Competition, fun rolled into races

Ian Cropp
Vail CO, Colorado
Preston Utley/ Vail DailyGreg Mueller pushes his bike up a steep section of terrain with other competitors on his tail Wednesday, July 26, 2006 during the Vail Grind mountain bike race on Vail Mountain.

VAIL ” Jay Henry has a knack for completing a loop faster than most.

When Henry, the professional mountain biker, hits the trails during this season’s Vail and Beaver Creek series, you can be sure he’ll come full circle at a good clip. And he’ll be looking for plenty of racers to follow.

“When I first started, I was 14, and there were a handful of top, national-caliber pros at the series, like (Mike) Kloser and a few other guys,” Henry said. “As a 14-year-old, showing up, that was exciting.

“Hopefully that’s still the case for people getting into it ” there’s still a big pro contingent racing in the (series).”

If this year’s series ” once again put on by Vail Recreation District ” is like all the one’s before, Henry doesn’t need to worry. Last year, about 275 adults and 20 kids participated in each race, according to coordinator Brian Doyon.

“There will be quite a few teams this year,” Doyon said. “The team division is really competitive. On the women’s side, we have a few rider from a team that comes up from Boulder, so the competition will be good on the women’s end.”

The six-race series kicks off Wednesday with the Hammer in the Hay at 4 Eagle Ranch in Wolcott.

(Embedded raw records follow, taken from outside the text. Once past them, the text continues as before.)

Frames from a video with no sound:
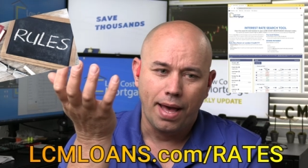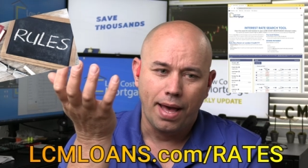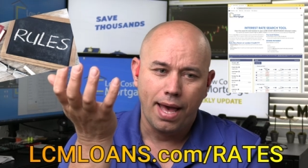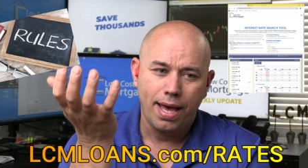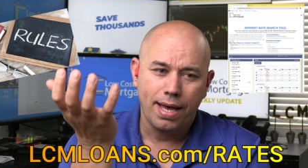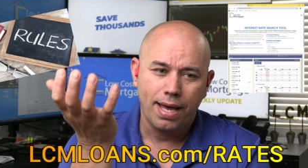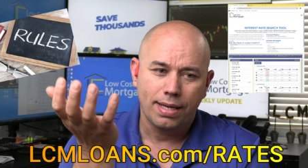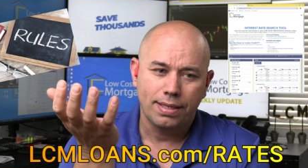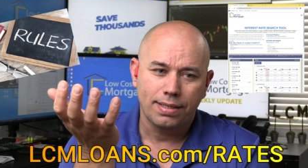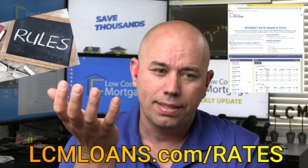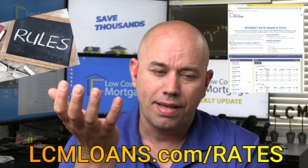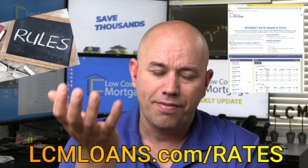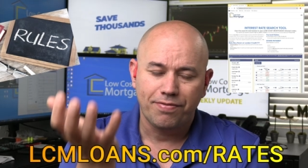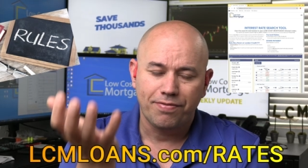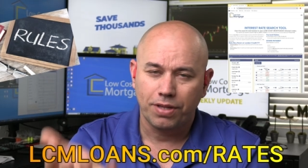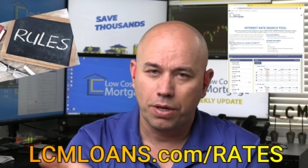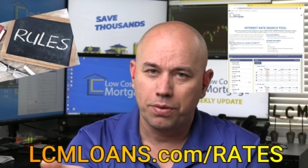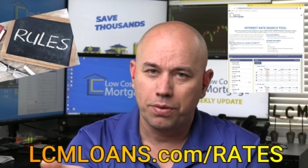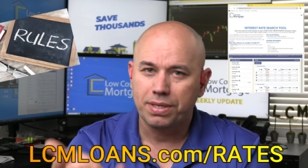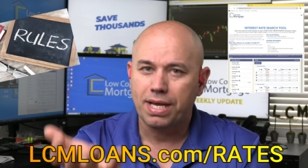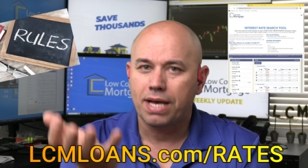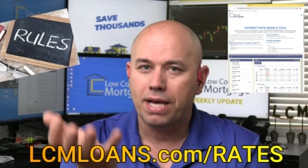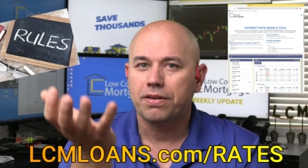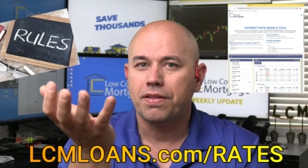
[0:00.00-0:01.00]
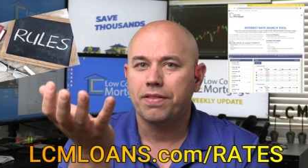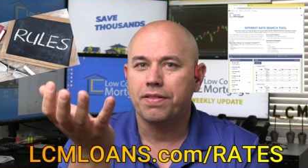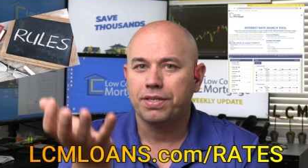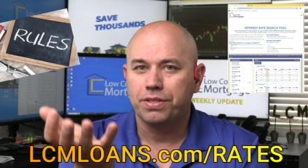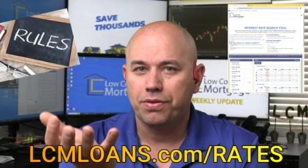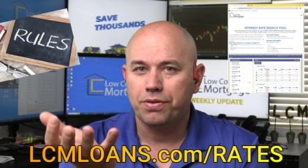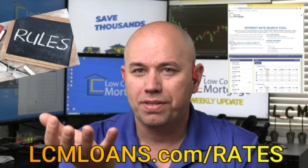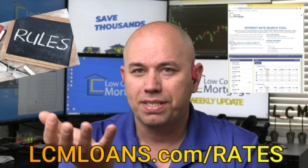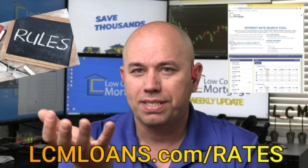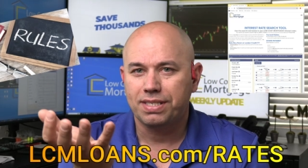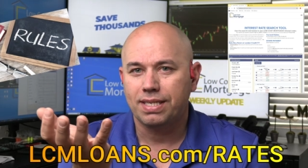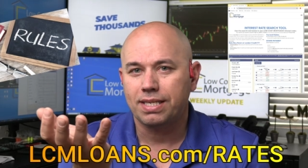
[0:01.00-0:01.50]
And they float down and they
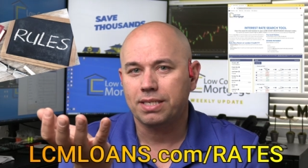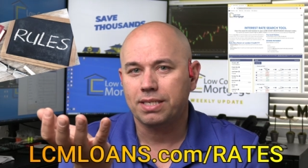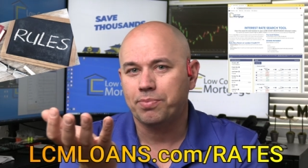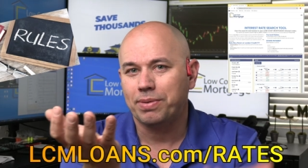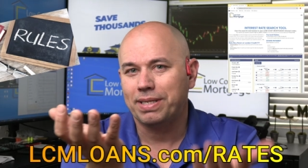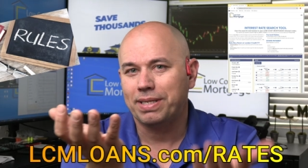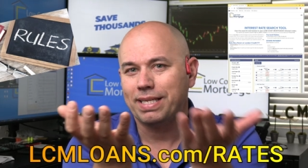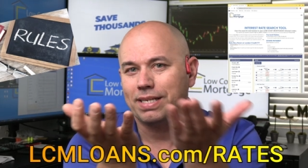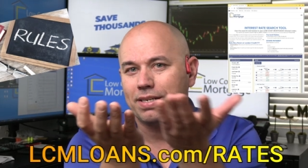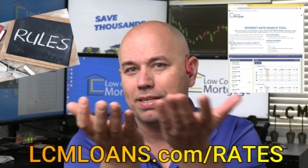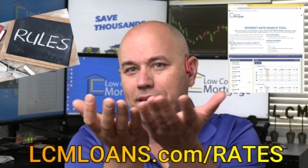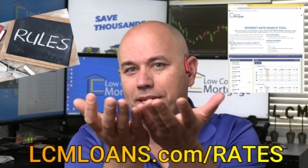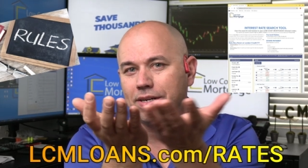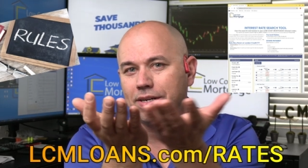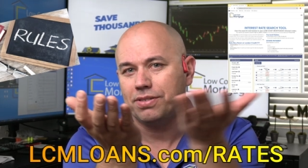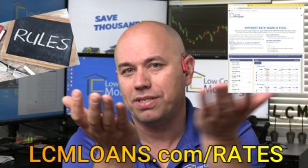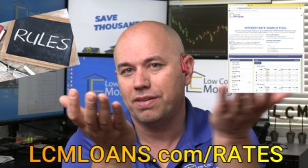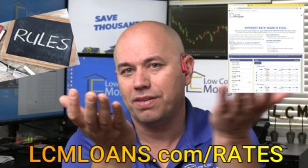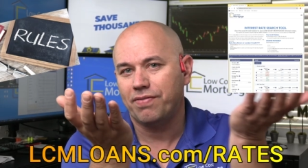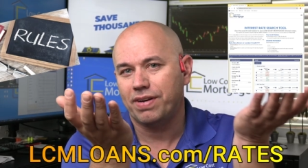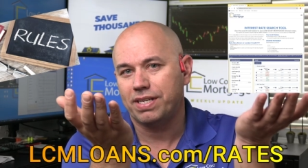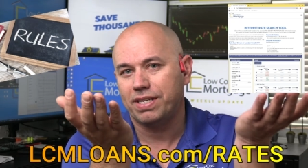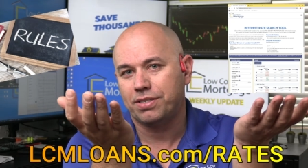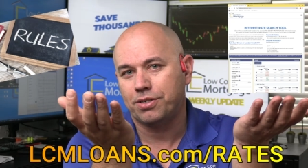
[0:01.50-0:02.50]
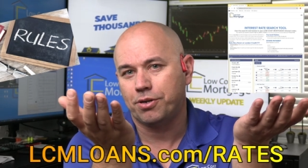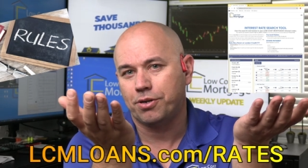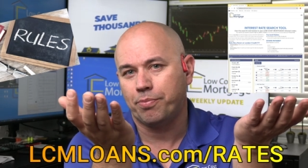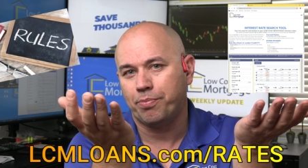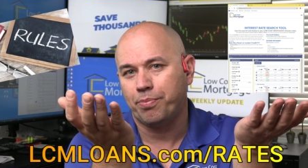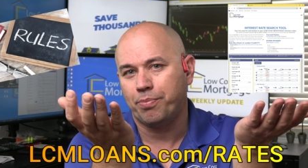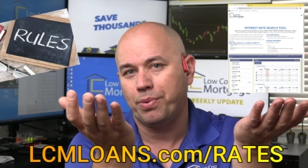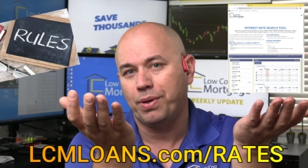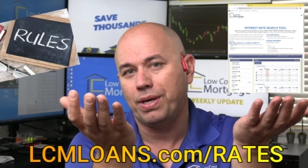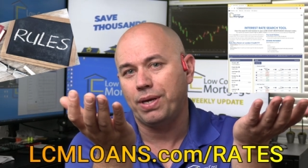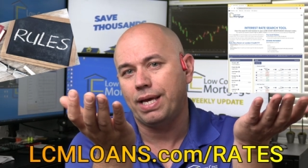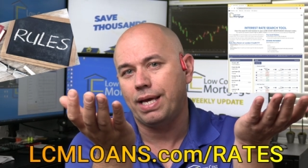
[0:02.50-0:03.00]
do these things. But here's investor
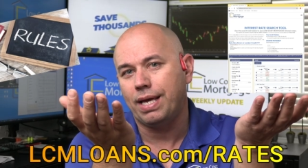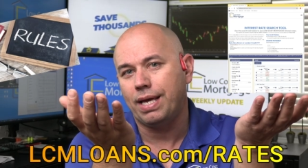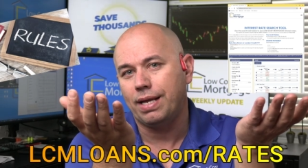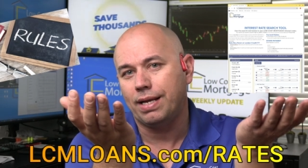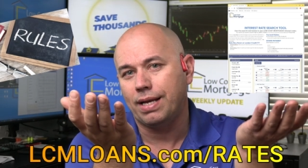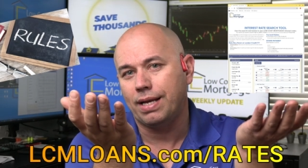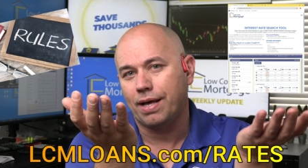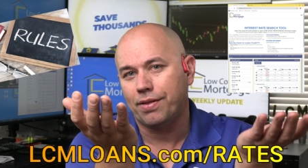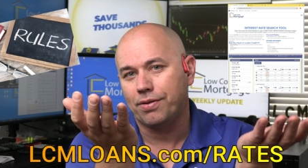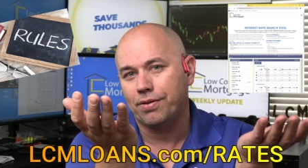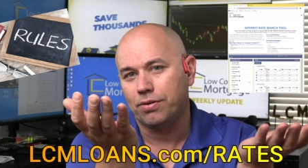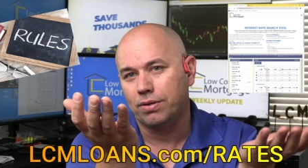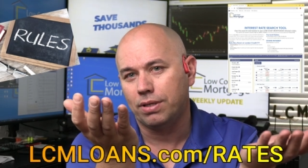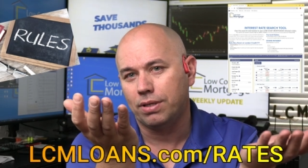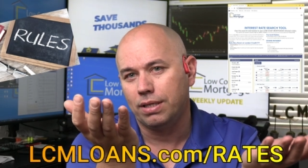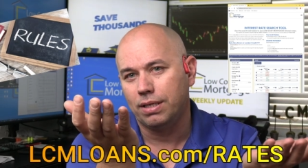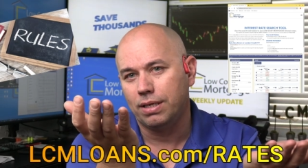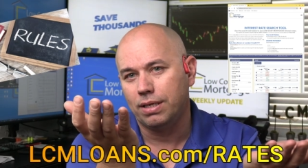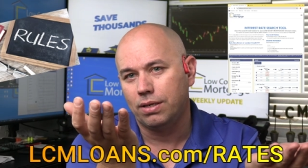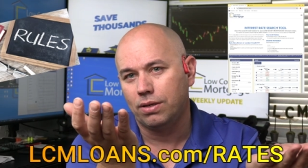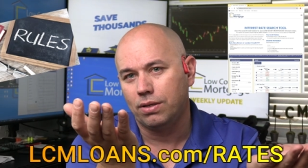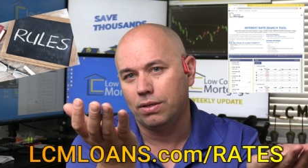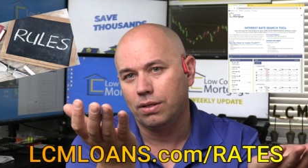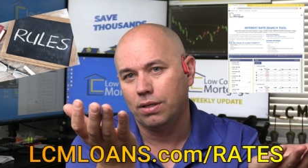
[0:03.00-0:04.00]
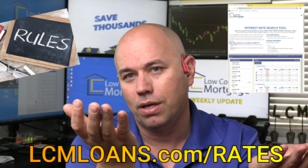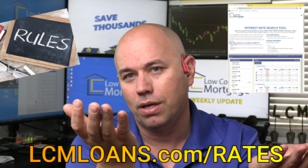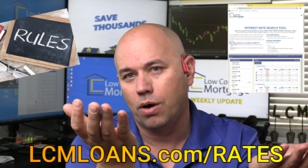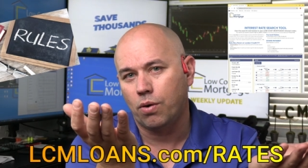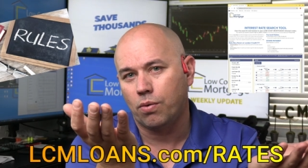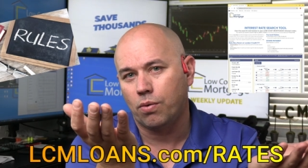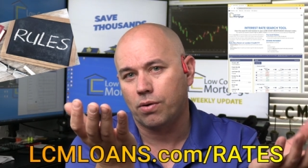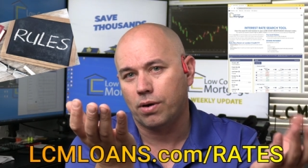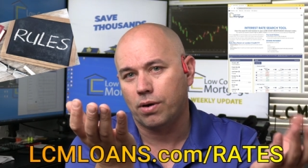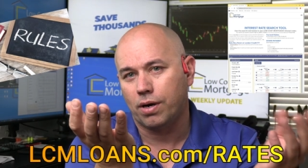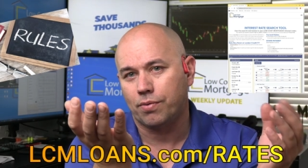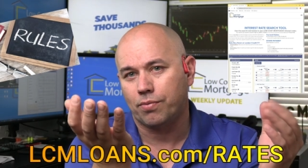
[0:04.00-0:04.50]
B. Now they're a little
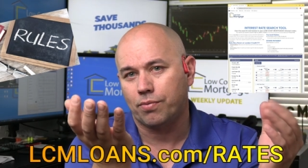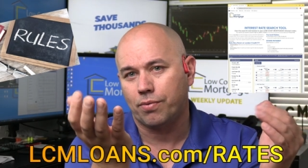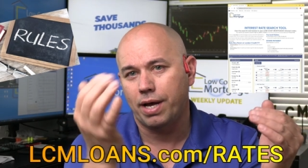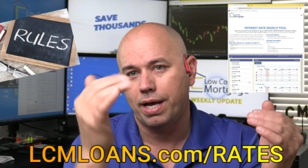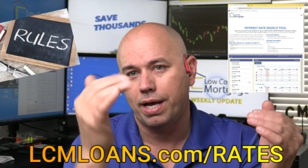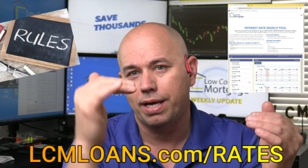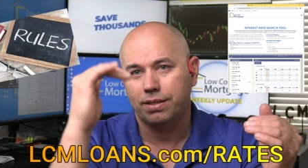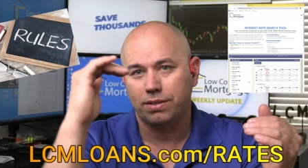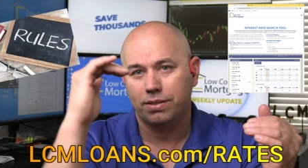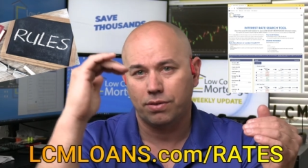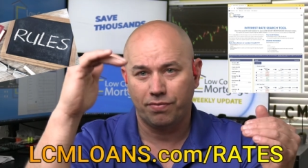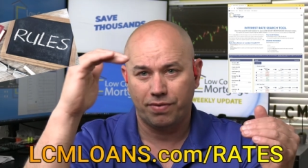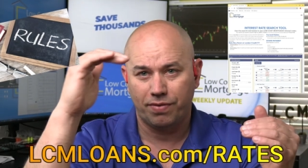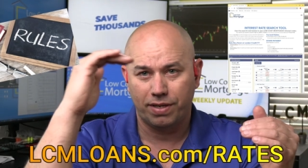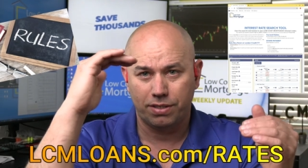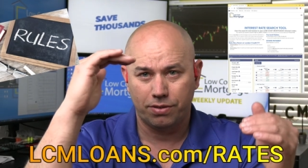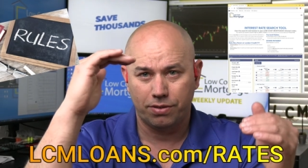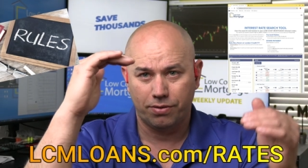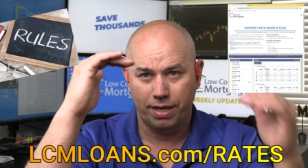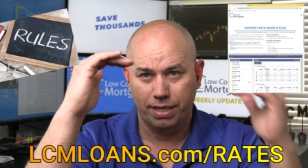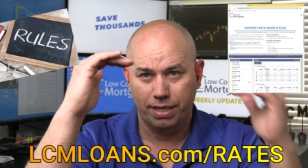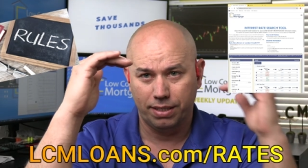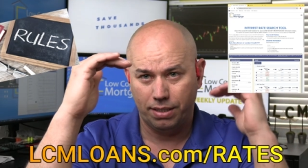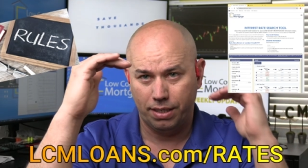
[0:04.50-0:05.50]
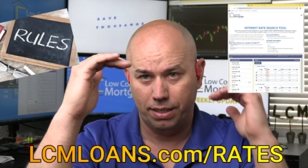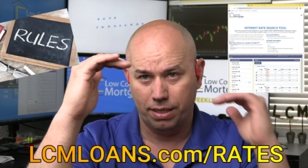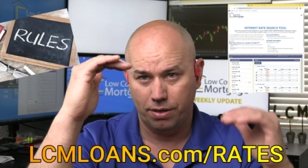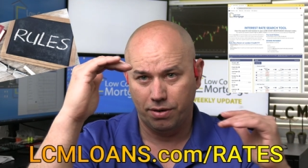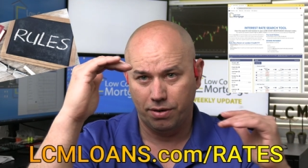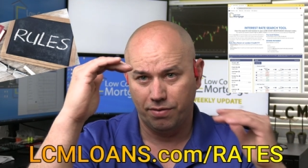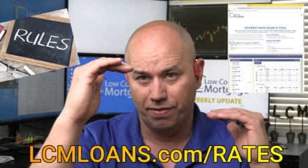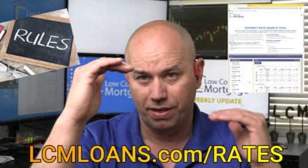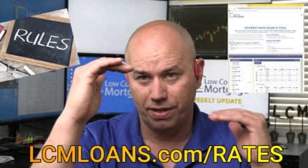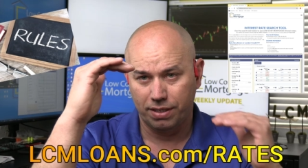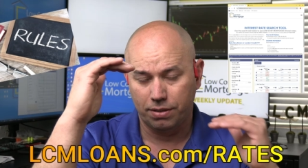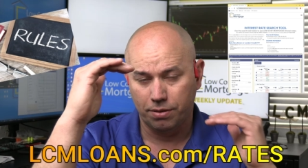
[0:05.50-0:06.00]
lower on rate. So investor A is here,
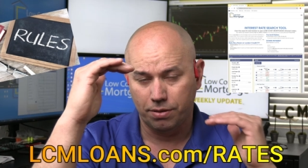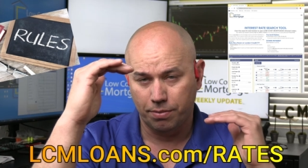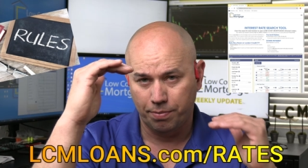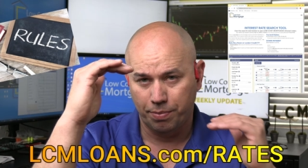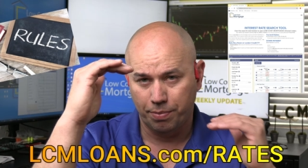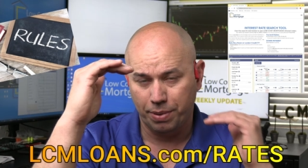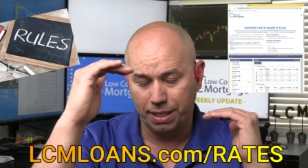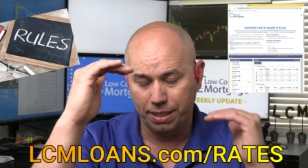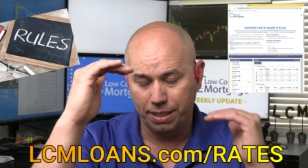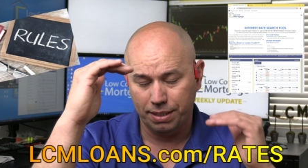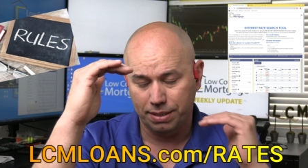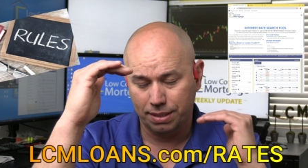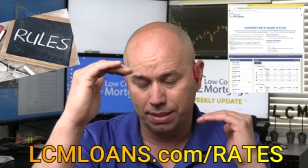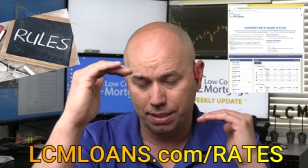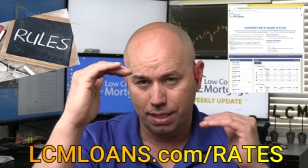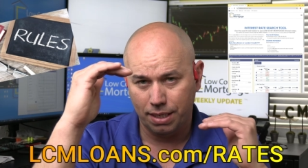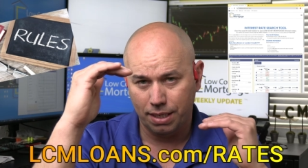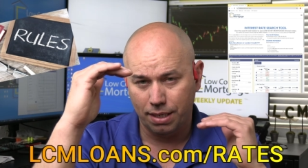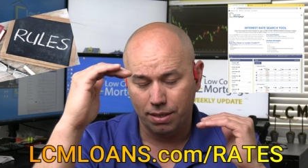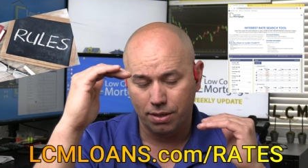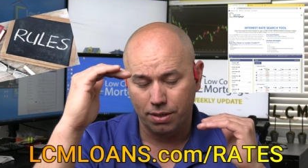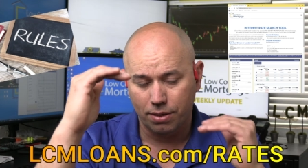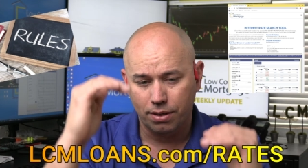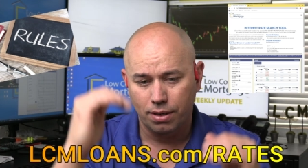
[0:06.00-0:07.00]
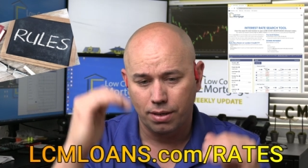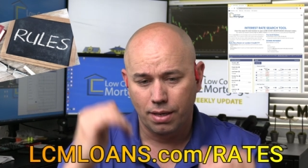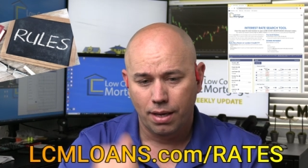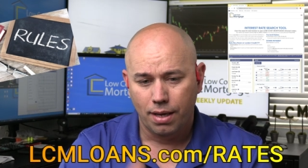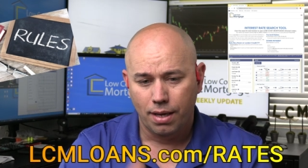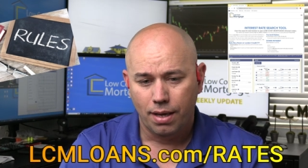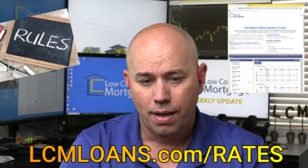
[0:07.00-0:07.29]
investor B is here.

All of the races will begin at 5:45, with the little league series starting at 5 p.m.

Charlie Brown, who owns Mountain Pedaler of Vail in Minturn, has fielded a team that’s won the past several years. While Brown may win again this year, that’s not necessarily the goal of racing.

“It’s good camaraderie amongst friends,” Brown said. “It’s really good racing because of the level of the (competitors). Those are some of the nicest guys at the races. You get to touch Jay or Jimi (Mortenson) … and ask, ‘Hey, what tire pressure are you running?'”

Brown said he’s happy that the series gives kids a chance to race.

In the adult race, there are an array of divisions from beginner to pro. And some races have either shorter loops, or fewer-lap options.

“We try to cater all these courses so all abilities can ride,” Doyon said. “Beginners can get out there and can challenge themselves ” all riders are real friendly. Jay … comes early and is a lead rider for kids division, and guides them around the course.”

Win or train

Katie Brazelton, who will be racing with the High Maintenance team this season, already had plenty of biking experience when she moved to the area.

“It was a great way to meet people,” Brazelton said. “I didn’t know what to expect (of the series), but I thought the variety was great ” starting in Eagle with the sagebrush and lower terrain and enduing up on singletrack in the mountains.”

The Wednesday races are spread out through the summer, culminating with the Beaver Creek Blast on Aug. 8. Back after a long absence is the Berry Creek Bash in Edwards.

“That Berry Creek course was part of the series for about 10 years,” Henry said. “That was kind of one of the staples.”

“Every year now for next few years, we’ll either be creating new courses or adding on,” Doyon said. “I’d like to get Camp Hale in there.”

While some will be looking to win races, others don’t mind going against top competition.

“I don’t know where to set my expectations,” Brazelton said. “It’s going to be challenging for me. It’s good, though. That’s what I want. I’m always humbled and impressed by the amazing athletic talent in this valley.”

Henry, who will be competing in plenty of pro races during the summer, doesn’t plan on taking it easy.

“It’s pretty much what I do for training during the summer,” Henry said. “Those races are always fast and super hard, as well as being fun. I can’t do that sort of thing on my own.”